Scott signed with the Seattle Sounders of the USL First Division in 2002. On October 3, 2002, he signed with the Cleveland Force of the Major Indoor Soccer League. However, he ended the season with the San Diego Sockers. Scott signed a one-year contract with the Sockers in the fall of 2003, but took an indefinite leave of absence from the team in December 2003 and never rejoined the Sockers.

The most memorable game of Scott's 2008 season was in the quarter finals of the US Open Cup against the Kansas City Wizards, where he capped an outstanding defensive performance with the winning penalty shootout goal, sending Seattle to the semifinals for the second year in a row.
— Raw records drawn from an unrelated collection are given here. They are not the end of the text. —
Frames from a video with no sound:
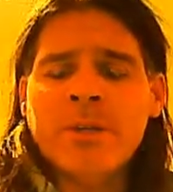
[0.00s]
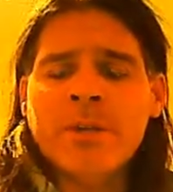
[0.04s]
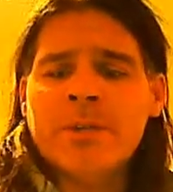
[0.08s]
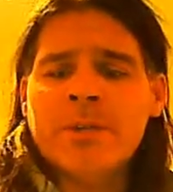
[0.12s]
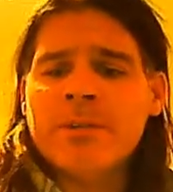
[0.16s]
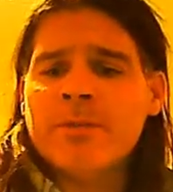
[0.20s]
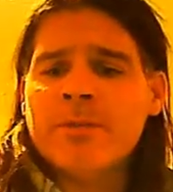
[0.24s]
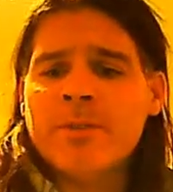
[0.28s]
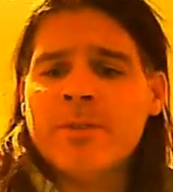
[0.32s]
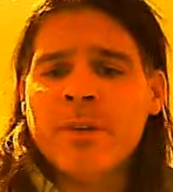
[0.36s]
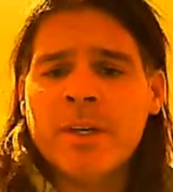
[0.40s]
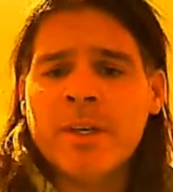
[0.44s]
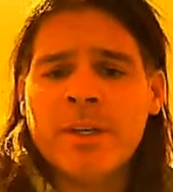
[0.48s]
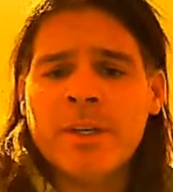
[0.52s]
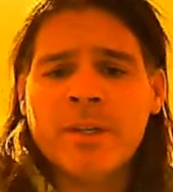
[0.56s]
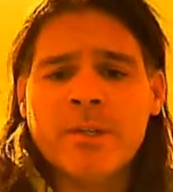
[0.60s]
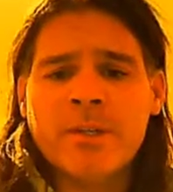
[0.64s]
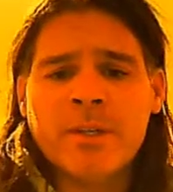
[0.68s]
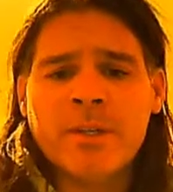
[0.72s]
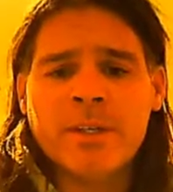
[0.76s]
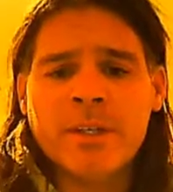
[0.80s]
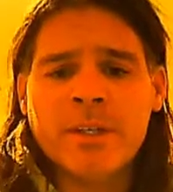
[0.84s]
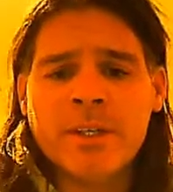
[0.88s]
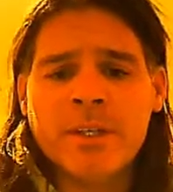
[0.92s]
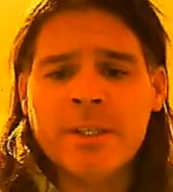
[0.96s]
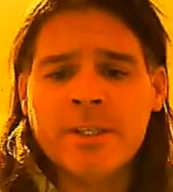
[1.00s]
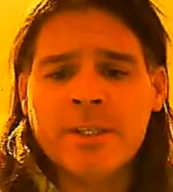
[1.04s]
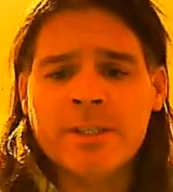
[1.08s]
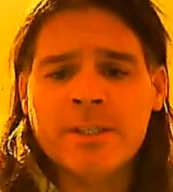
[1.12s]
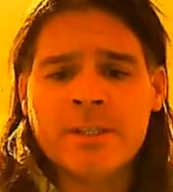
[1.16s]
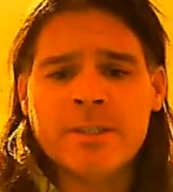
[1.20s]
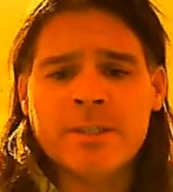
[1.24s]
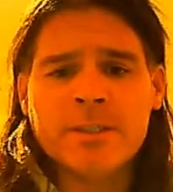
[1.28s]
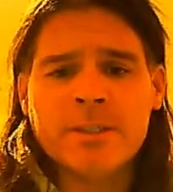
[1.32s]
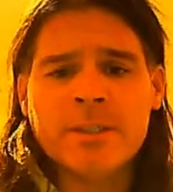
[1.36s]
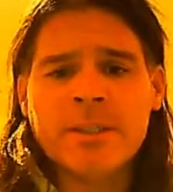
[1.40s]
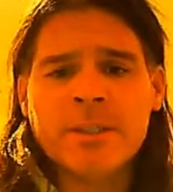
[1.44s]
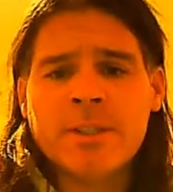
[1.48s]
It's very, very easy.
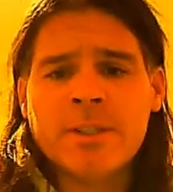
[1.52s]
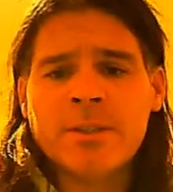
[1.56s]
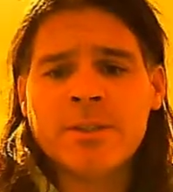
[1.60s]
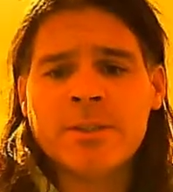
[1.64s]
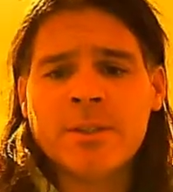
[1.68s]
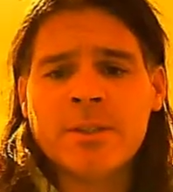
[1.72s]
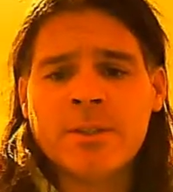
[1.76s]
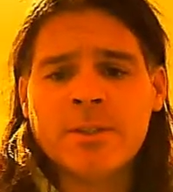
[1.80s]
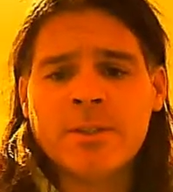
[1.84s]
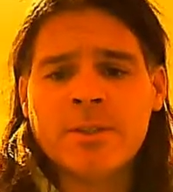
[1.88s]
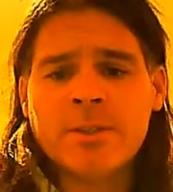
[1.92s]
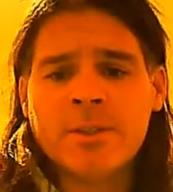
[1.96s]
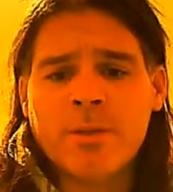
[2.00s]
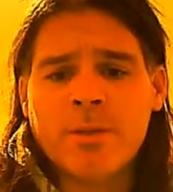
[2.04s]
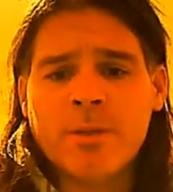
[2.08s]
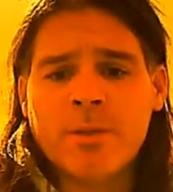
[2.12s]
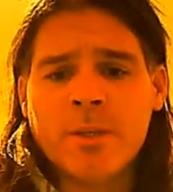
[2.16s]
It's not as hard as you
After two months on trial, Scott signed with Major League Soccer expansion side Seattle Sounders FC in February 2009.

On September 15, 2016, Scott said that he would retire at the end of the 2016 season, his 15th with the Sounders. He had been nicknamed "Mr. Sounder" by former Sounders coach Sigi Schmid for his career with the club as well as his personality. The Sounders went on to win the MLS Cup Final in Scott's last season and he finished his playing career with one MLS title, two USL First Division titles, four U.S. Open Cups and an MLS Supporters' Shield.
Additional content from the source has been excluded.